CHOUDAGO et CHOUDASTÉ
Oh ! Oui ! Votre Majesté !
FERGON
Vous, jeune bergère, vous ne serez plus bergère. Je vous nomme marquise : Marquise Dariana de… de la… Voyons…
Bon, j’y réfléchirai. Vous avez assez travaillé pour aujourd’hui. Allez voir ma couturière et dites-lui bien que vous venez de ma part. Elle vous confectionnera une nouvelle panoplie digne de votre rang.
(aux guérisseurs)
Quant à vous…
❖
Quant à vous trois, mes magicienpointaines,
Puisqu’à la mode il faut ainsi parler,
Je vous le dis sans fureur ni sans haine :
Je ne veux pas ici vous quereller.
Soyez blâmés pour vos soins inutiles ;
Je n’ai que faire de vos contes en l’air,
Vos nuls conseil et paroles futiles.
Tristes savants arrogants et mauclercs !
Je me passerai donc de servants incapables.
Retirez-vous. Passez voir le comptable.
VITRIOLA
Mon Dieu ! Mais c’est épouvantable !
FERGON
Il est d’ailleurs tant de passer à table.
Allons au réfectoire. Il est déjà midi.
KOLARGOL
Je n’ai plus faim.
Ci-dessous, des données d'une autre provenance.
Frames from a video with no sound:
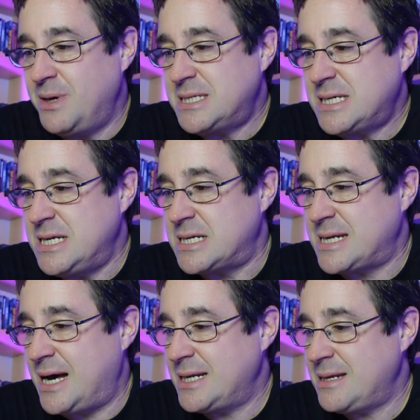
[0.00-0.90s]
als Kind.
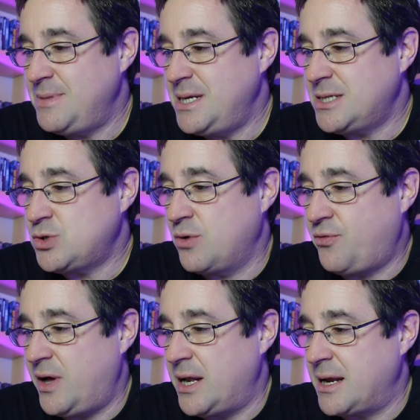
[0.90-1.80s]
Da hat er mir nicht so
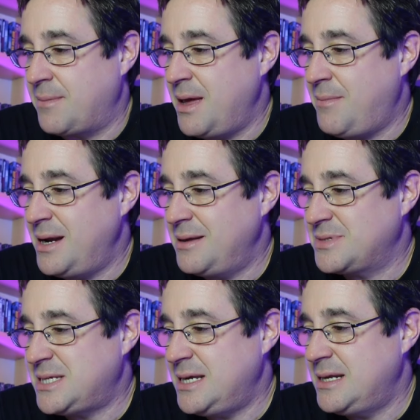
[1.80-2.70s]
gefallen. Nach mehrmaligem
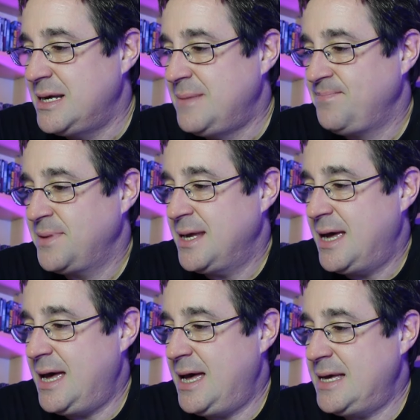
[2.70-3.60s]
Sehen
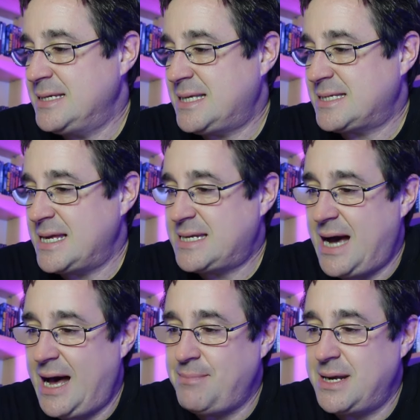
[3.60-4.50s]
äh, ist er seit
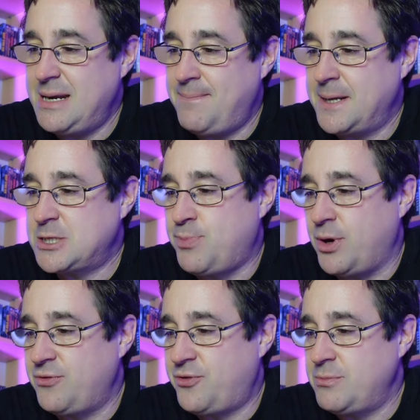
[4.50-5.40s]
Jahren mein
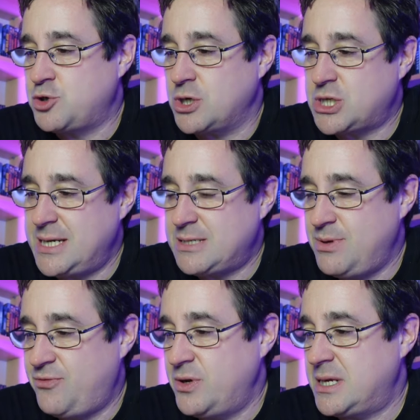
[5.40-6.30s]
Lieblings-Bond-Film. George
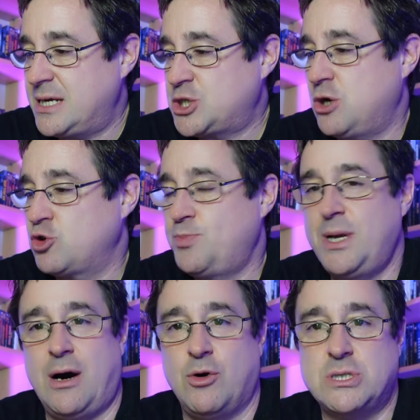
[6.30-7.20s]
Lazenby finde ich als
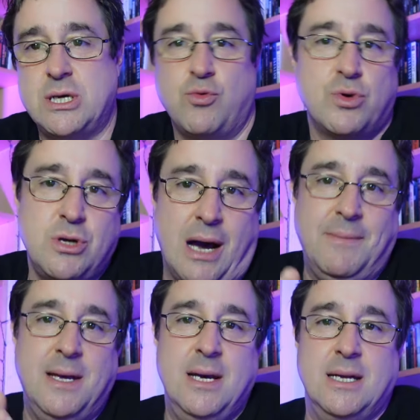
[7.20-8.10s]
Schauspieler auch sehr gut. Ja,
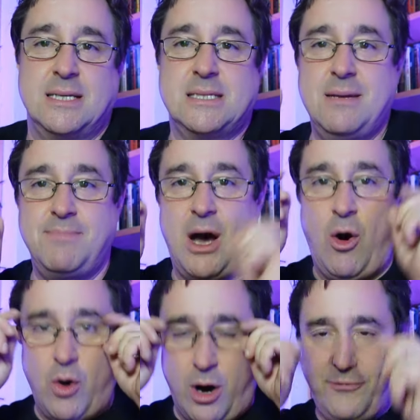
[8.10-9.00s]
das geht mir
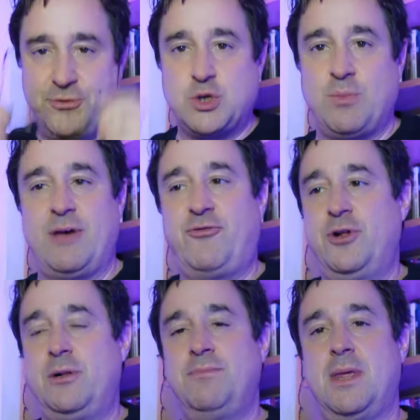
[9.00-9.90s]
auch oft so bei
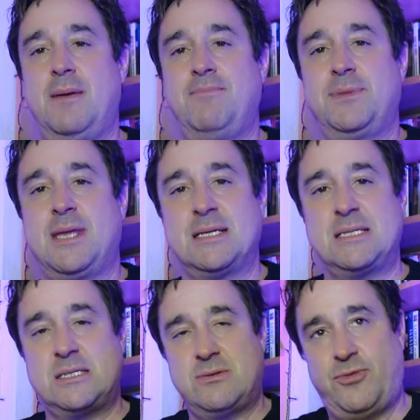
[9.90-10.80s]
Filmen, ähm,
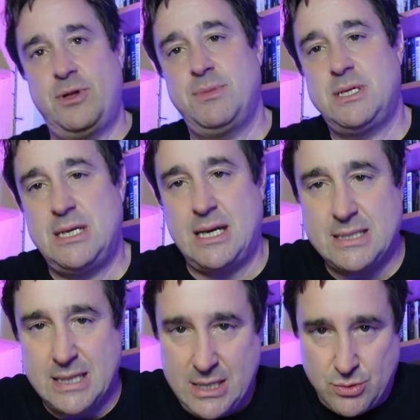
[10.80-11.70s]
dass Filme, die ich
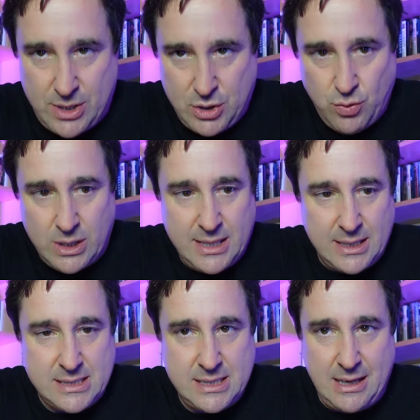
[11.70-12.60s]
als Kind oder Jugendlicher
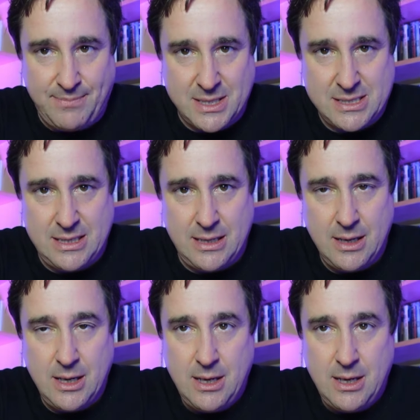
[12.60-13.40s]
gesehen habe, dass die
Ce tyran soit maudit !
(Tout le monde quitte la scène, à l’exception de Prokol, Kolargol et Vitriola.)
Scène III
PROKOL – KOLARGOL – VITRIOLA
PROKOL
Vraiment, c’est la meilleure
De la saison !
KOLARGOL
Que je meure
Ou que j’en perde la raison.
Pareille trahison
Réclame sa vengeance.
VITRIOLA
À ce tyran plus d’allégeance.
PROKOL
Quoi ? Nous chasser comme des chiens !
Mépriser nos dévoués services !
KOLARGOL
Quand je pense à tous nos sacrifices
Pour les plaisirs de ce vaurien !
VITRIOLA
C’est intolérable !
KOLARGOL
Inacceptable !
PROKOL
Insupportable !
VITRIOLA
Allons-nous aussi
De la sorte nous laisser faire ?
PROKOL – KOLARGOL
Non merci !
VITRIOLA
Et cette fille un peu trop fière
Qui nous vint tout droit de l’enfer !
Petite pintade blanche
Avec ses quatre fils de fer
Tendus sur une branche !
PROKOL – KOLARGOL
Ainsi qu’au roi nous réglerons son sort.
Quelques tours de magie, le bon monarque est mort.
VITRIOLA
Dariana, que le diantre l’emporte,
Trois gouttes de ciguë et cette fille est morte.